EXERCISE |
The answer must be an exact copy of the records, with no pictures in it.

Dataset records |
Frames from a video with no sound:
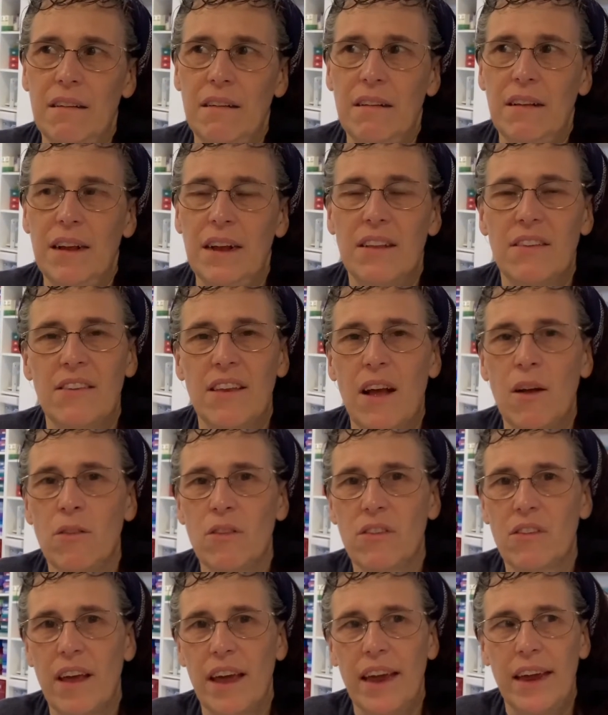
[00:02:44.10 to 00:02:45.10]
it
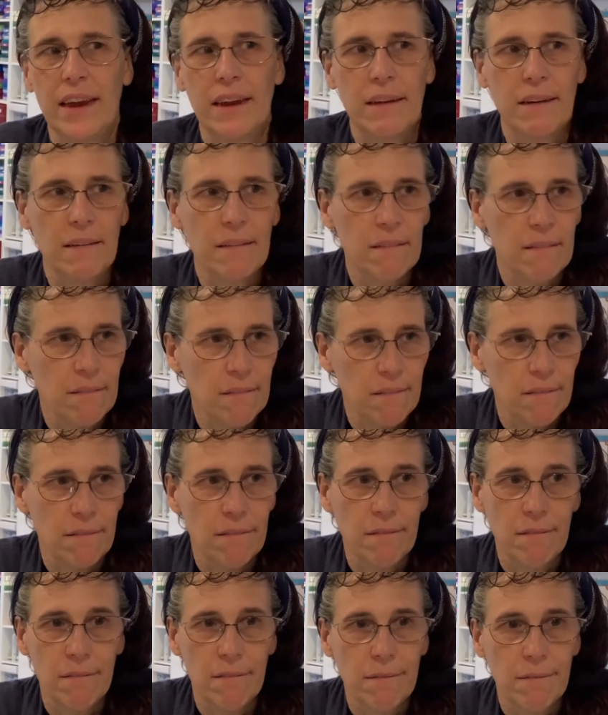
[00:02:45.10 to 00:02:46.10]
sounds like,
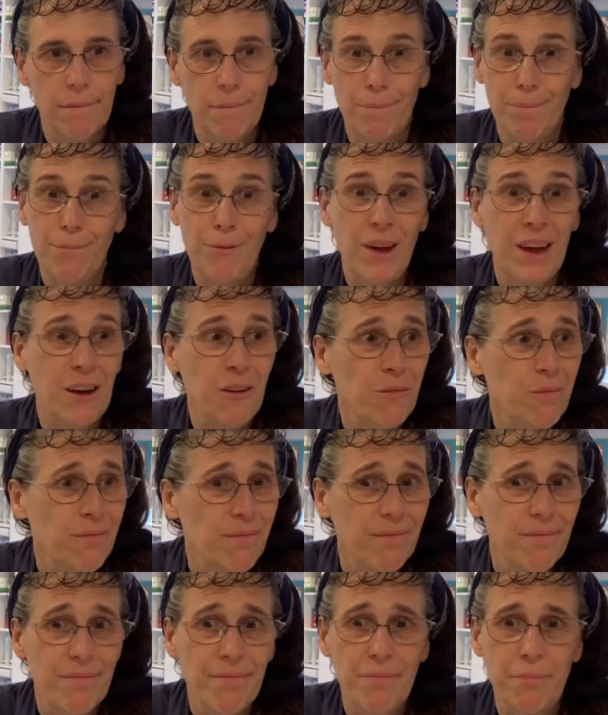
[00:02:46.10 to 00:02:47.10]
well,
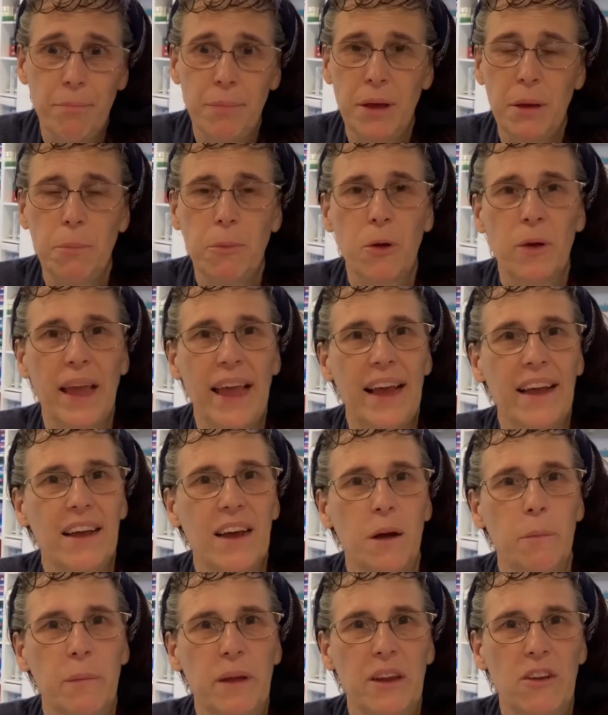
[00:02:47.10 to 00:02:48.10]
people can't
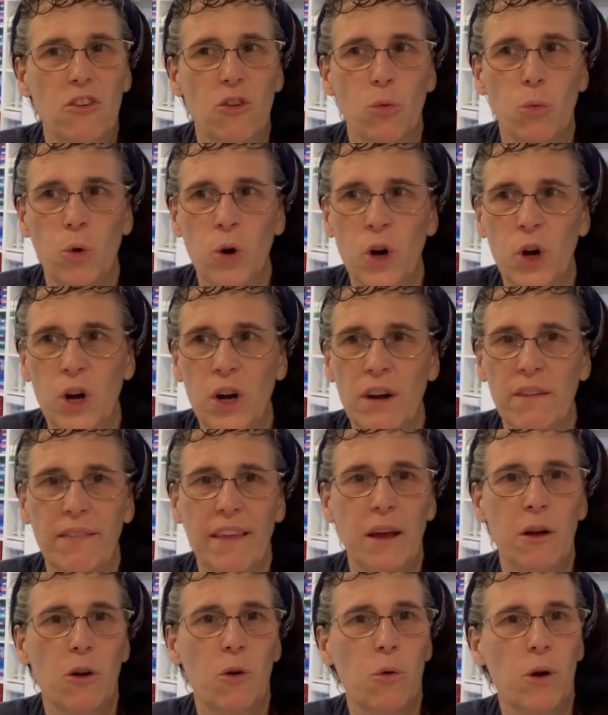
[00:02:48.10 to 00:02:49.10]
come into work. They
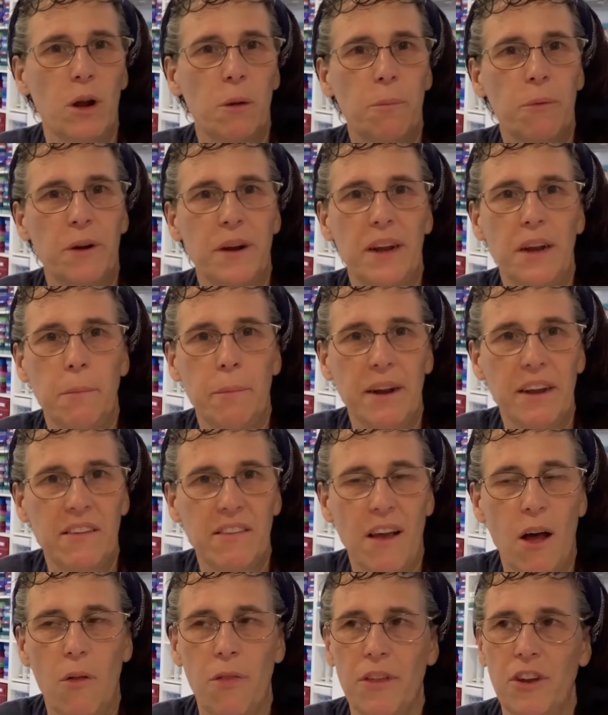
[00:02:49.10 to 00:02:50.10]
don't want to put anybody's
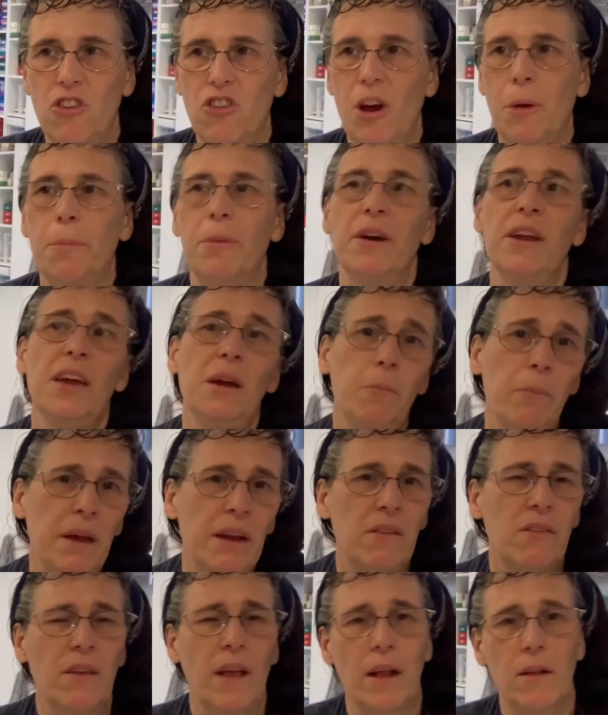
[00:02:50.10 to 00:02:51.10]
health in jeopardy. It
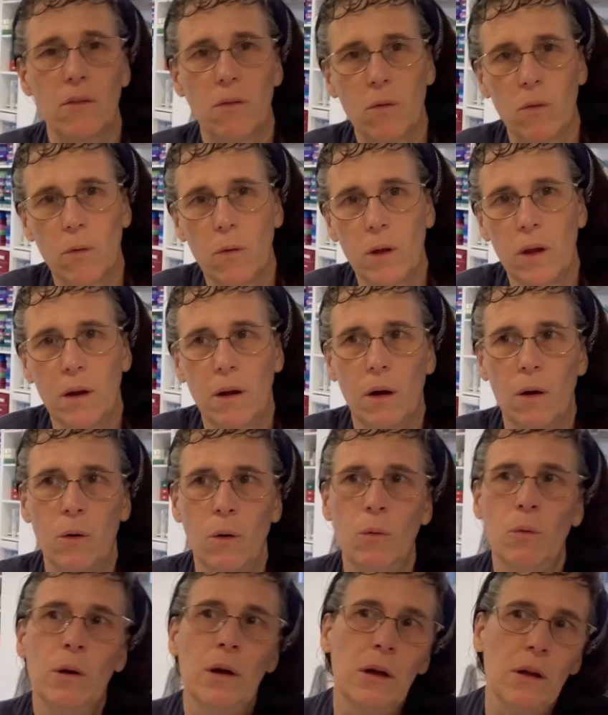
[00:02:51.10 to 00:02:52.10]
makes sense,
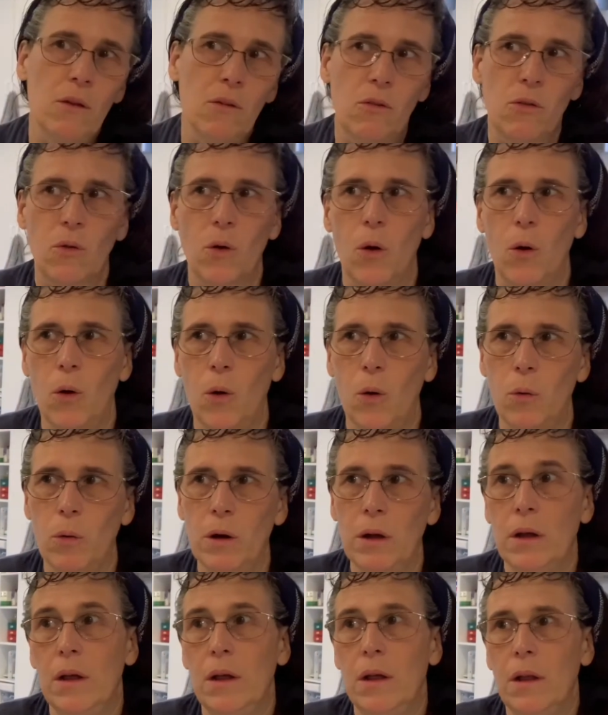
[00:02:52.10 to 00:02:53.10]
So
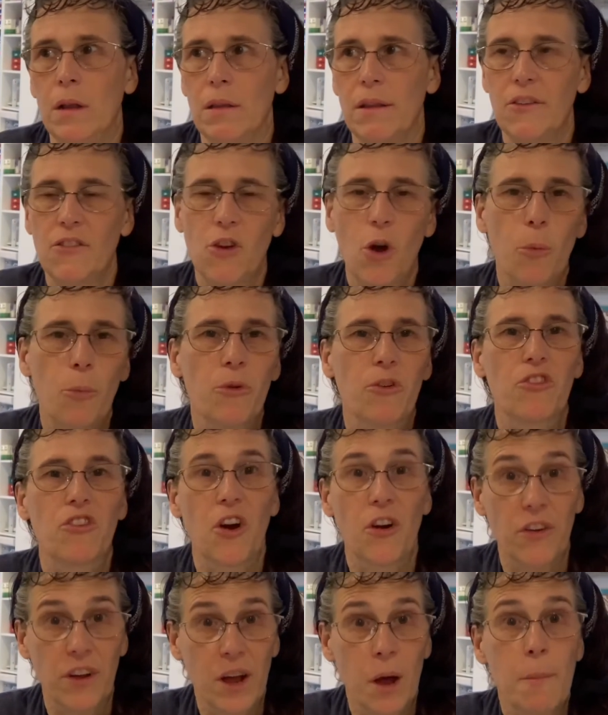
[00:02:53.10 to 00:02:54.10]
let's hope we're
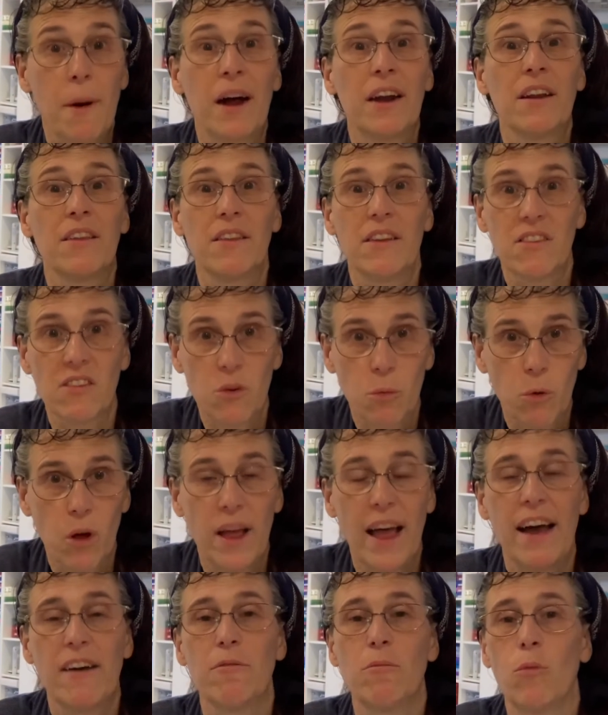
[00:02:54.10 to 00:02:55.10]
starting to come out of this and we'll
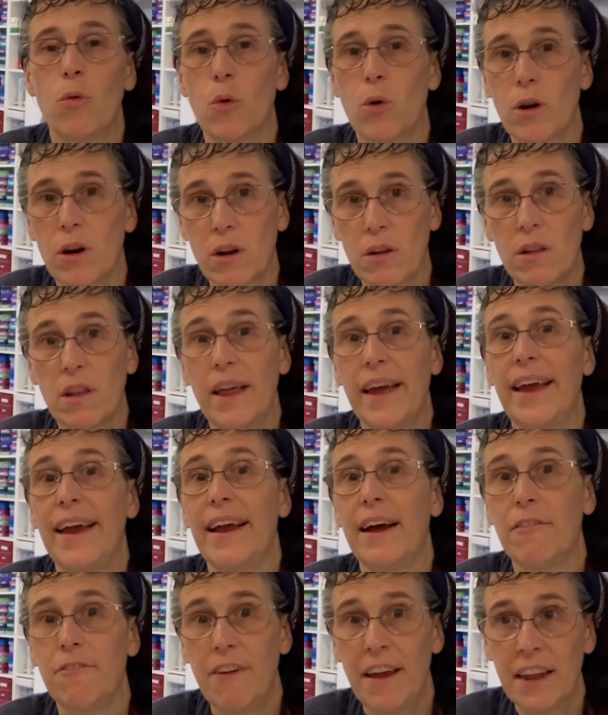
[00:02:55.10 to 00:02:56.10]
have more clay
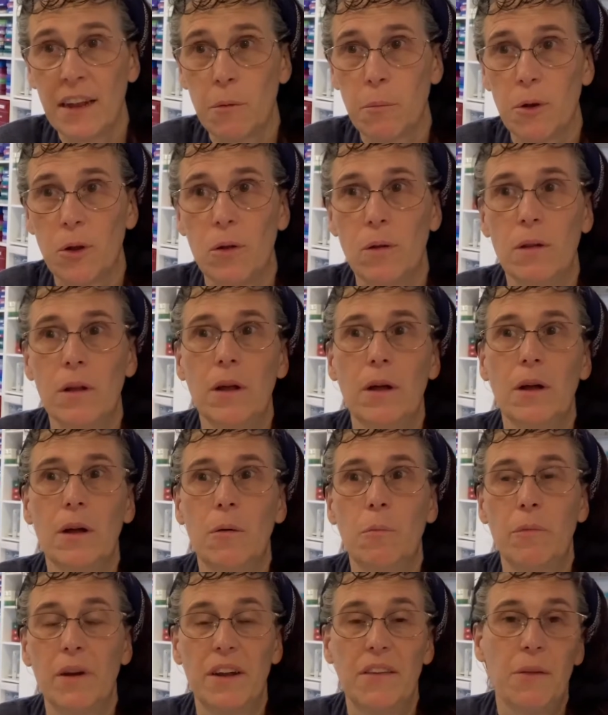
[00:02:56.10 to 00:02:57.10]
available.
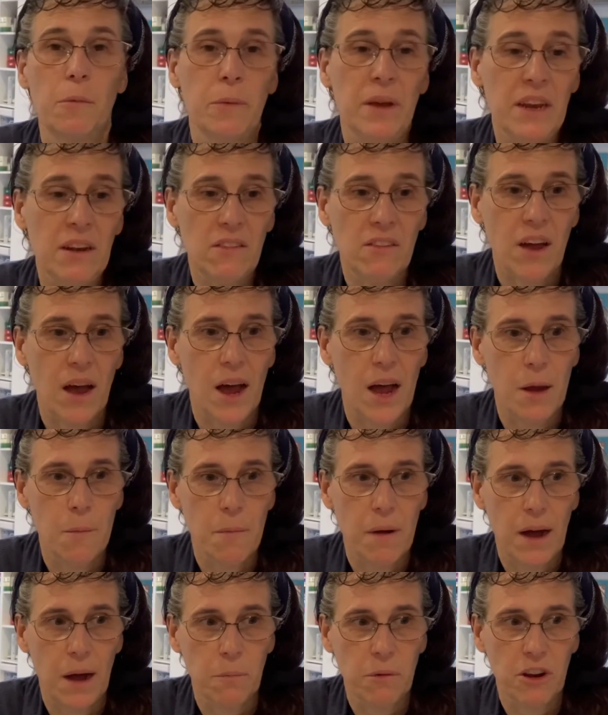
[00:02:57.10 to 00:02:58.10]
But in the meantime,
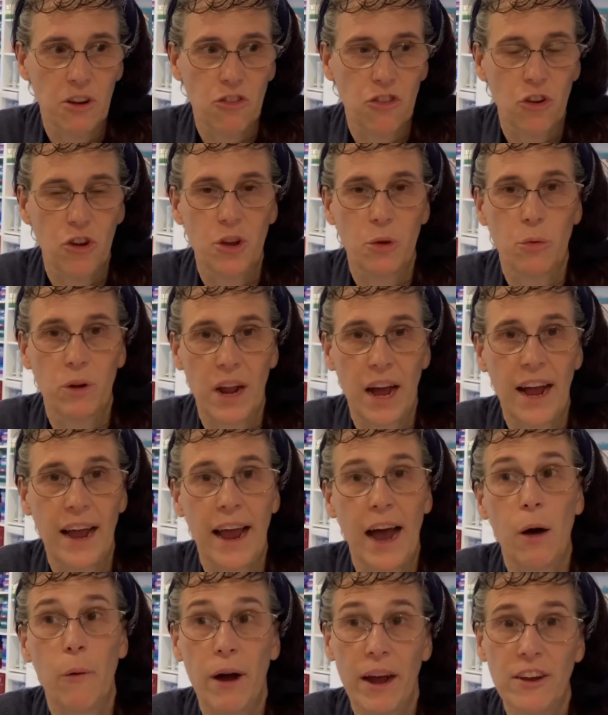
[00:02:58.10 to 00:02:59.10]
I'm going to show you
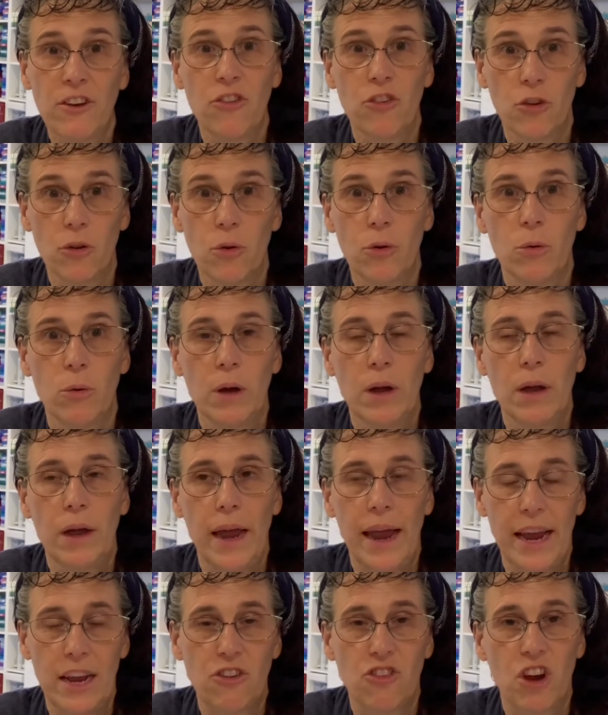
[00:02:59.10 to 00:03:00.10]
how I do
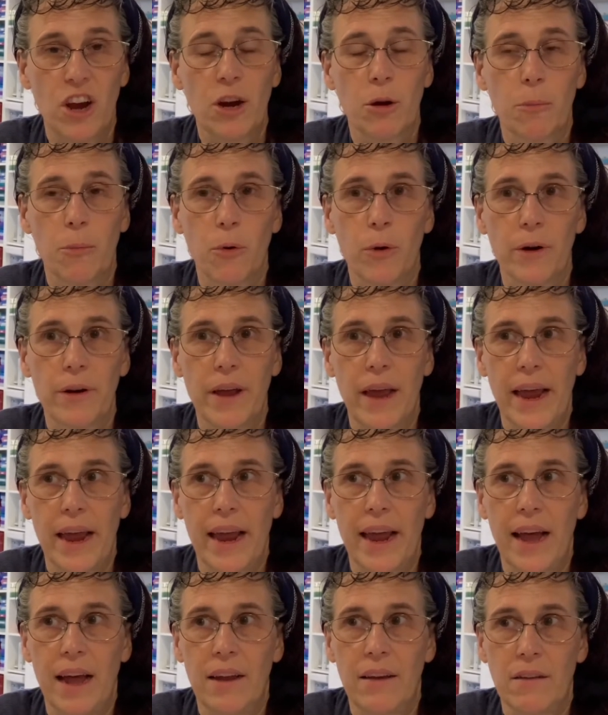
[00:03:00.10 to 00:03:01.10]
a checkerboard.
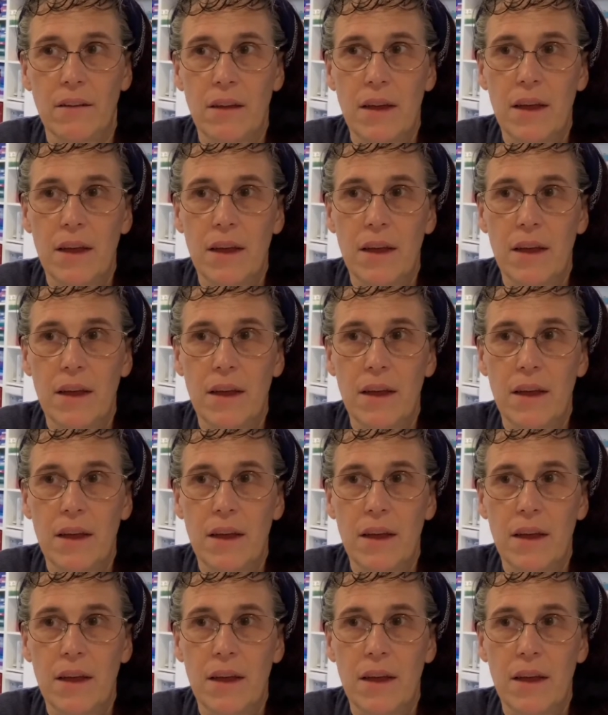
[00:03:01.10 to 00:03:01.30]
And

RESULT OF THE TASK |
Frames from a video with no sound:
[00:02:44.10 to 00:02:45.10]
it
[00:02:45.10 to 00:02:46.10]
sounds like,
[00:02:46.10 to 00:02:47.10]
well,
[00:02:47.10 to 00:02:48.10]
people can't
[00:02:48.10 to 00:02:49.10]
come into work. They
[00:02:49.10 to 00:02:50.10]
don't want to put anybody's
[00:02:50.10 to 00:02:51.10]
health in jeopardy. It
[00:02:51.10 to 00:02:52.10]
makes sense,
[00:02:52.10 to 00:02:53.10]
So
[00:02:53.10 to 00:02:54.10]
let's hope we're
[00:02:54.10 to 00:02:55.10]
starting to come out of this and we'll
[00:02:55.10 to 00:02:56.10]
have more clay
[00:02:56.10 to 00:02:57.10]
available.
[00:02:57.10 to 00:02:58.10]
But in the meantime,
[00:02:58.10 to 00:02:59.10]
I'm going to show you
[00:02:59.10 to 00:03:00.10]
how I do
[00:03:00.10 to 00:03:01.10]
a checkerboard.
[00:03:01.10 to 00:03:01.30]
And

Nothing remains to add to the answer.